There are currently 403 Ukrainian women in Russian captivity, with many of them being illegally detained civilians. This was reported by the Coordination Headquarters for the Treatment of Prisoners of War.

Some women’s fate has been unknown since 2014 when they went missing. The Russian government doesn’t provide any information regarding the return of the detained women and ignores all appeals calling for the return of the detained. 
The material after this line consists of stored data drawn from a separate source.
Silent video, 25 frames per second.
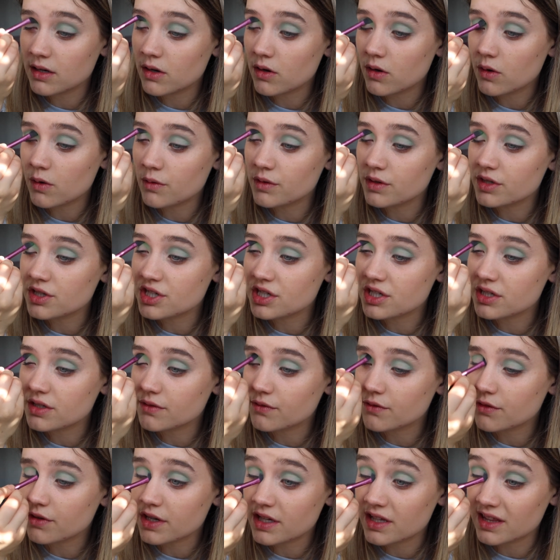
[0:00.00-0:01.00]
other shade of
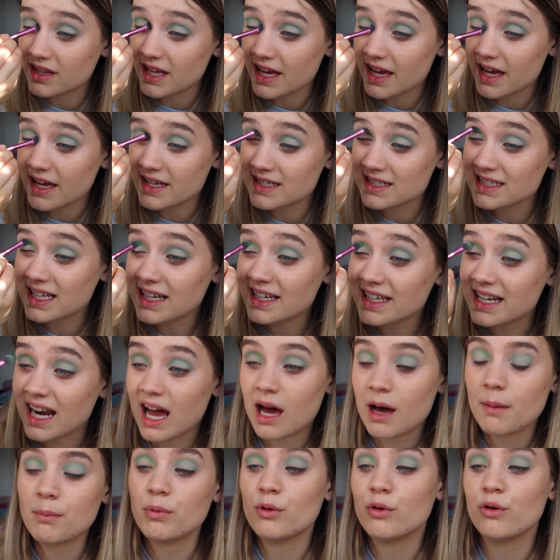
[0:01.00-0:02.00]
green there. It's like an
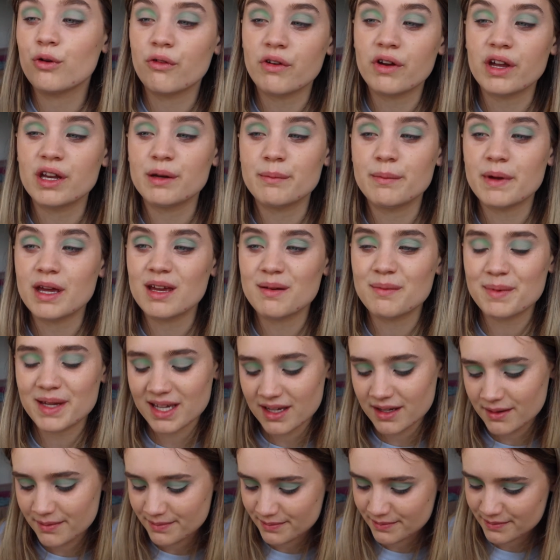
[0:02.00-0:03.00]
apple green
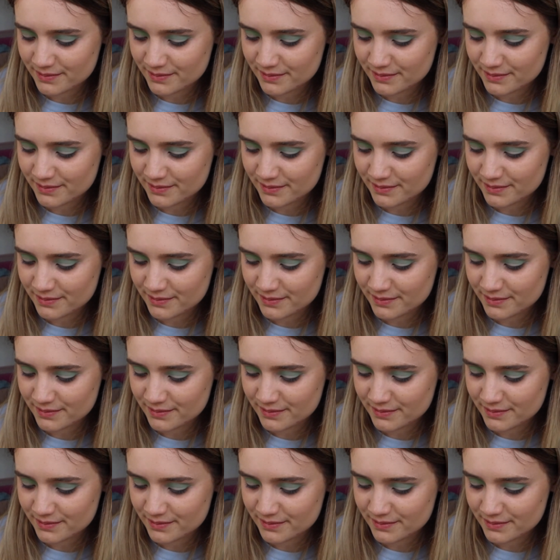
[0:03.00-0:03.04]
maybe.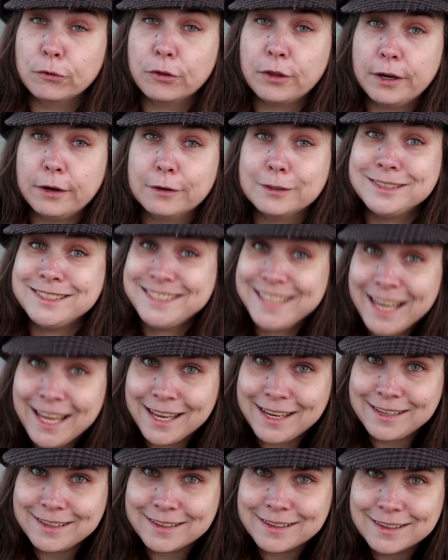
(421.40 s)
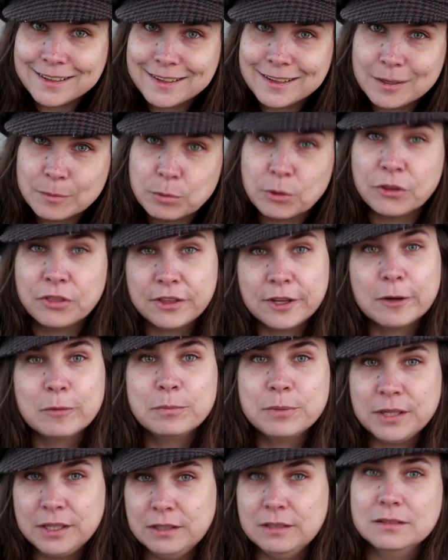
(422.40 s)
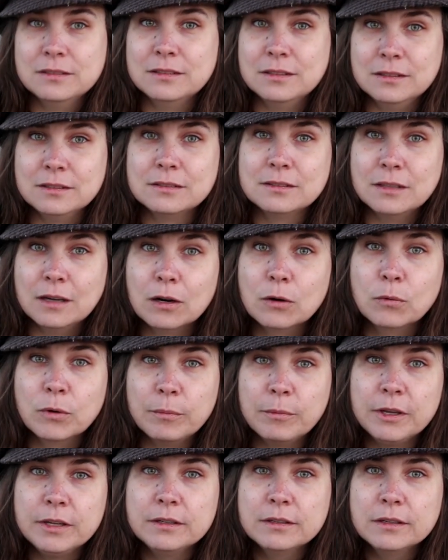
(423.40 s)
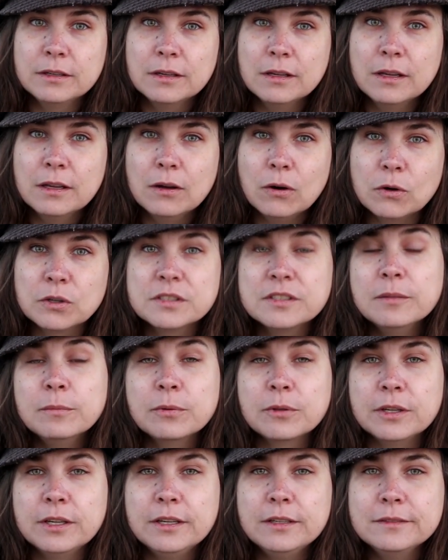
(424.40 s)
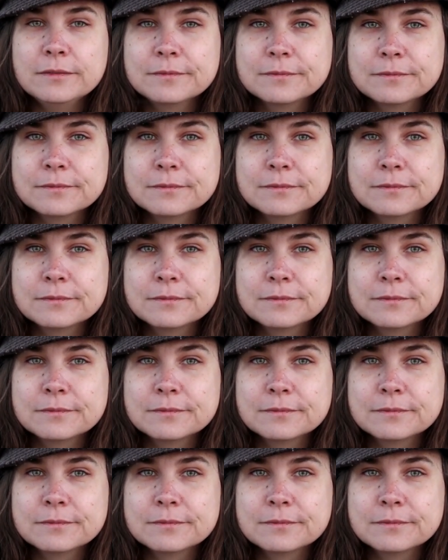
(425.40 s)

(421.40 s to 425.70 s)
over there did put their penises in our women, or simply,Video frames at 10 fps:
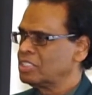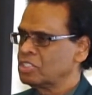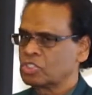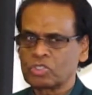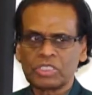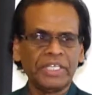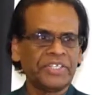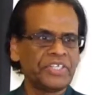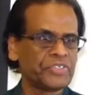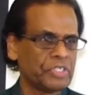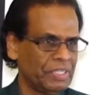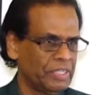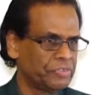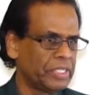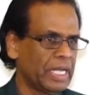Societies, whether
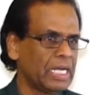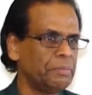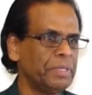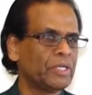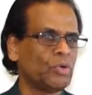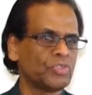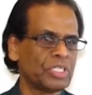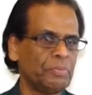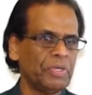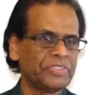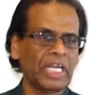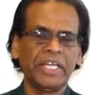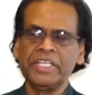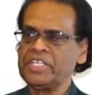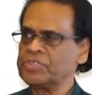it's an Arabic or some
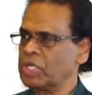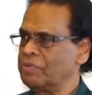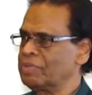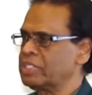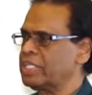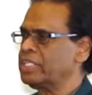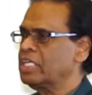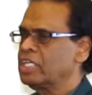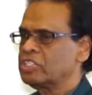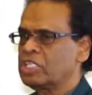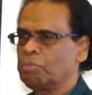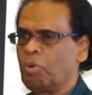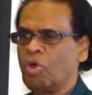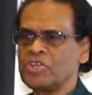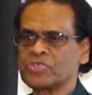Chinese or everything, the
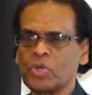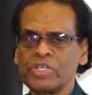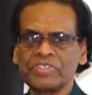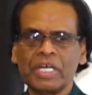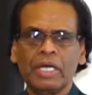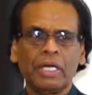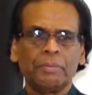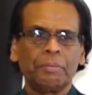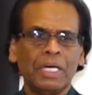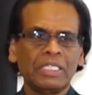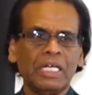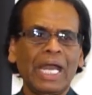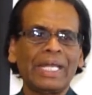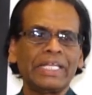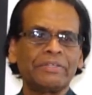boys, so it's a mother
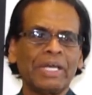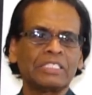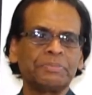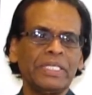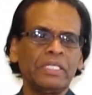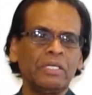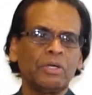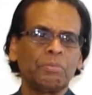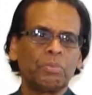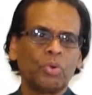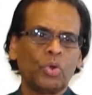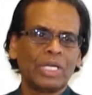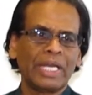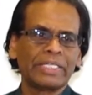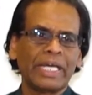and it has been brought
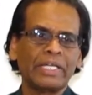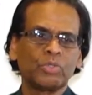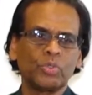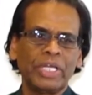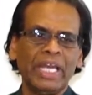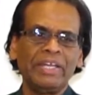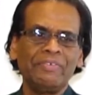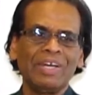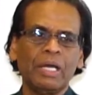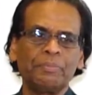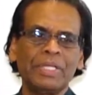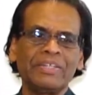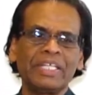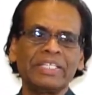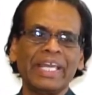like that. So they develop, they
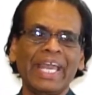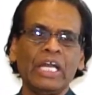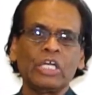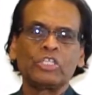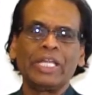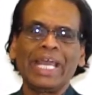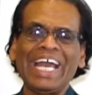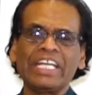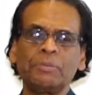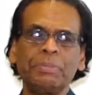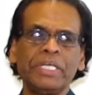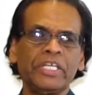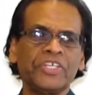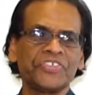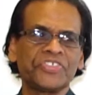think they had to be
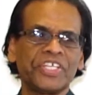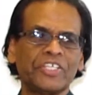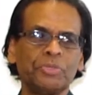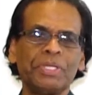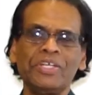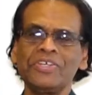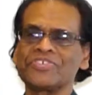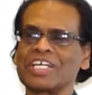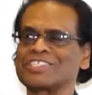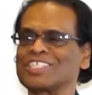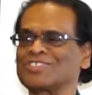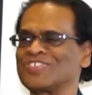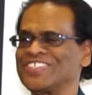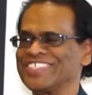egoistic to be successful.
The treatment of Ukrainian women held in Russian captivity violates the standards outlined in the Third Geneva Convention on the Treatment of Prisoners of War. Released women recount experiences of humiliation, inhumane detention conditions, starvation, lack of access to proper medical care, and difficulty contacting their families. Additionally, Russian authorities persist in denying access to detention facilities for both prisoners and civilians by representatives of the International Committee of the Red Cross (ICRC), despite there being over 100 such facilities in the Russian Federation and under the jurisdiction of the ICRC.
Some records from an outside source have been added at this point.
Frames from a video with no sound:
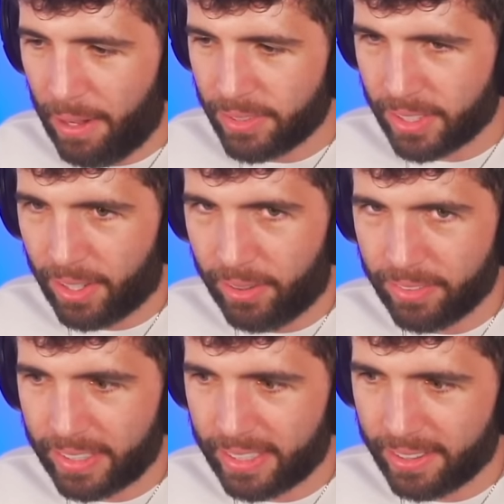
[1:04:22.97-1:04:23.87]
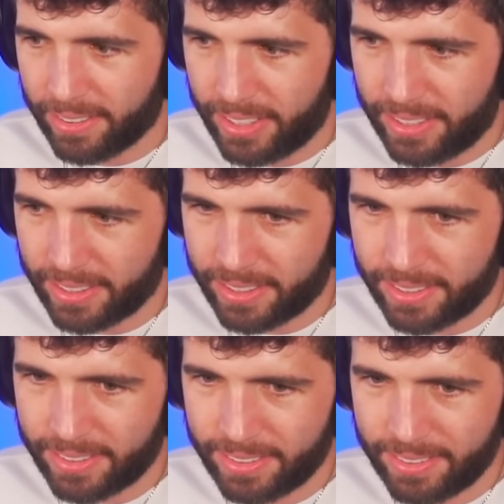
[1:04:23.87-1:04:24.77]
That was a cold video.
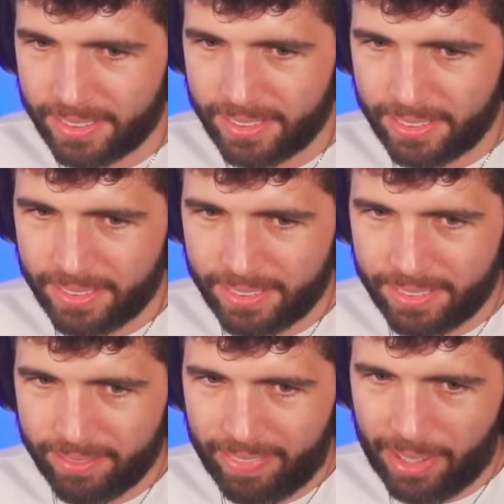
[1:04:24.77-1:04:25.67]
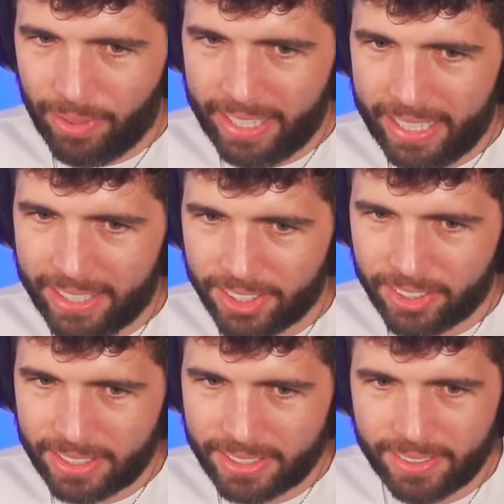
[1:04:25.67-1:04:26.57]
Jesus. Like Willing to Eat
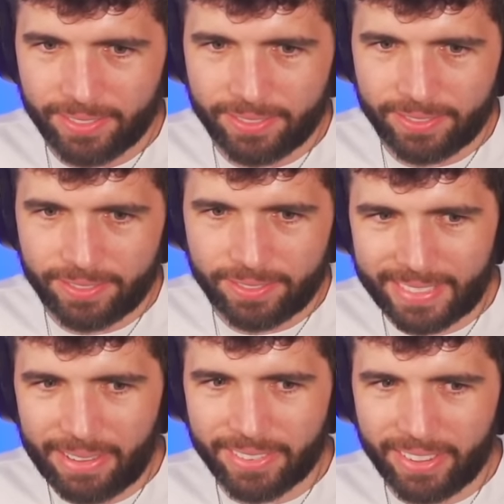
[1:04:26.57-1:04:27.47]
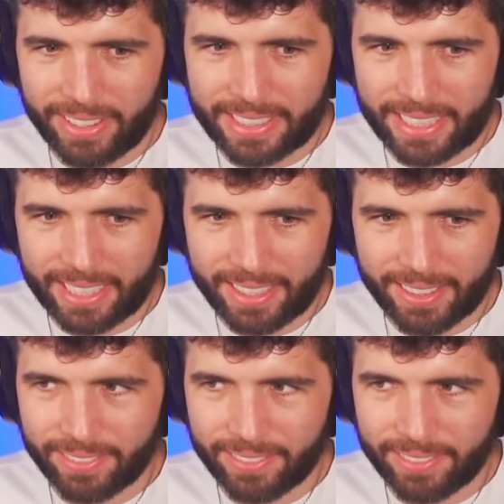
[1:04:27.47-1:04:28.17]
Industries. That was very sick.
The Russian Ministry of Defense confirmed that Ukrainian journalist Victoria Roshchyna was amongst the detained. This was stated in a letter from the Ministry of Defense of the Russian Federation, which was received by Volodymyr Roschyn, Victoria's father. Volodymyr informed the National Union of Journalists of Ukraine about the letter.
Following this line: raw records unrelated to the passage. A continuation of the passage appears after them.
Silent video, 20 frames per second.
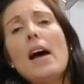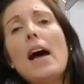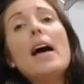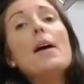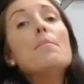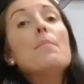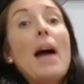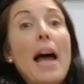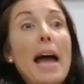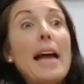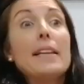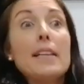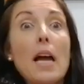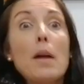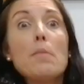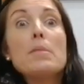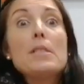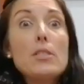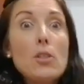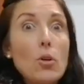And
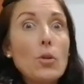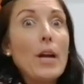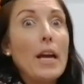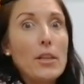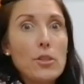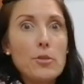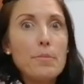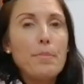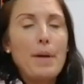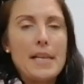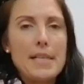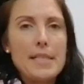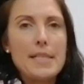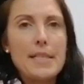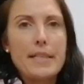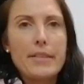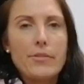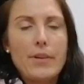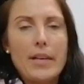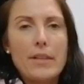I'm still going to pay
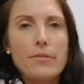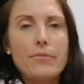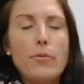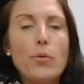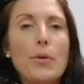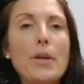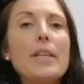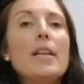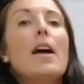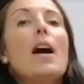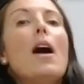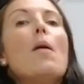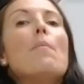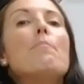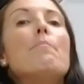R6 for it,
The letter, dated April 17, was received by Victoria’s father on about April 22. He also contacted the International Committee of the Red Cross, which confirmed that Victoria was in captivity but that there was currently no access to her.

Verbatim from the letter: "According to the available information, Roschyna Viktoriya Volodymyrivna, born on October 6, 1996, has been detained and is currently in the territory of the Russian Federation."

Victoria Roschyna disappeared on August 3, 2023, in the occupied territory, from where she was reporting.

Victoria's relatives have already submitted a request to the Mariupol occupation prosecutor's office. From there it was reported that no case was opened against her. Letters to the Russian Prosecutor General's Office, the investigative committee, and the ombudsman remained unanswered.